PROVIDED RECORDS —
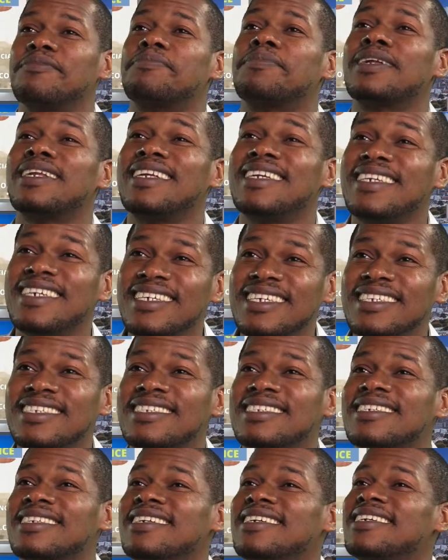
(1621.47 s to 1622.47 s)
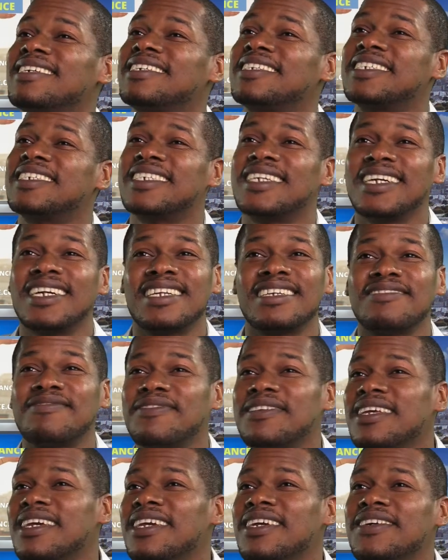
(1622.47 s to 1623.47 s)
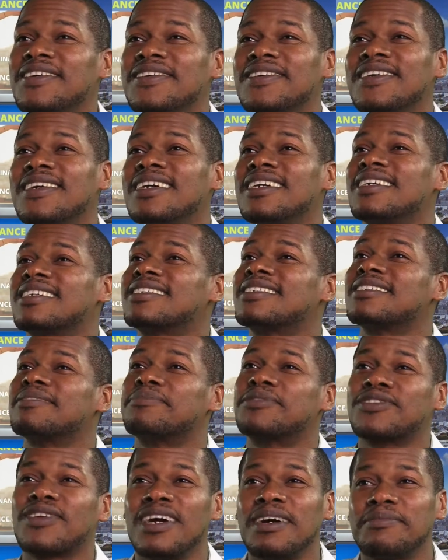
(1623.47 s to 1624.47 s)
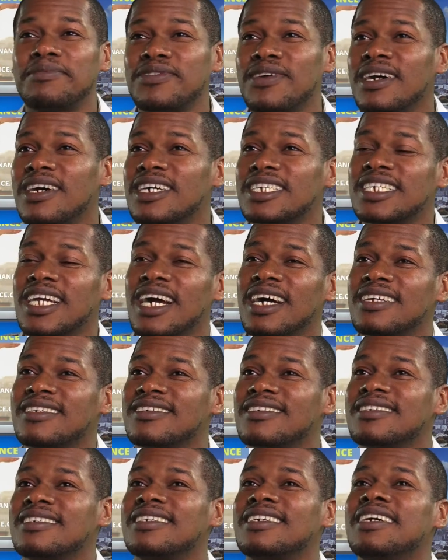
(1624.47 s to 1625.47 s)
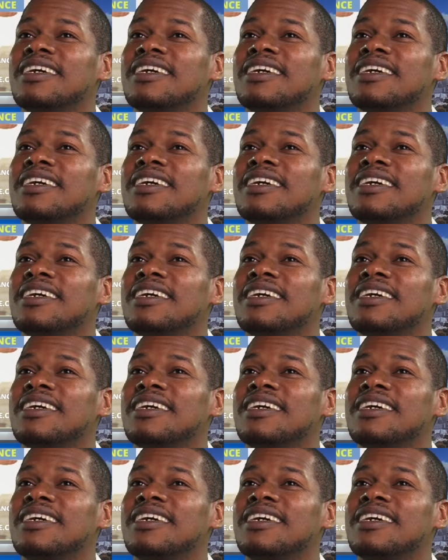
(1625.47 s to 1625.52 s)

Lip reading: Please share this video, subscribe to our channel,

YOUR INSTRUCTIONS — Restate the whole listing above exactly, except for its images.

ANSWER TO THE EXERCISE —
(1621.47 s to 1622.47 s)
(1622.47 s to 1623.47 s)
(1623.47 s to 1624.47 s)
(1624.47 s to 1625.47 s)
(1625.47 s to 1625.52 s)

Lip reading: Please share this video, subscribe to our channel,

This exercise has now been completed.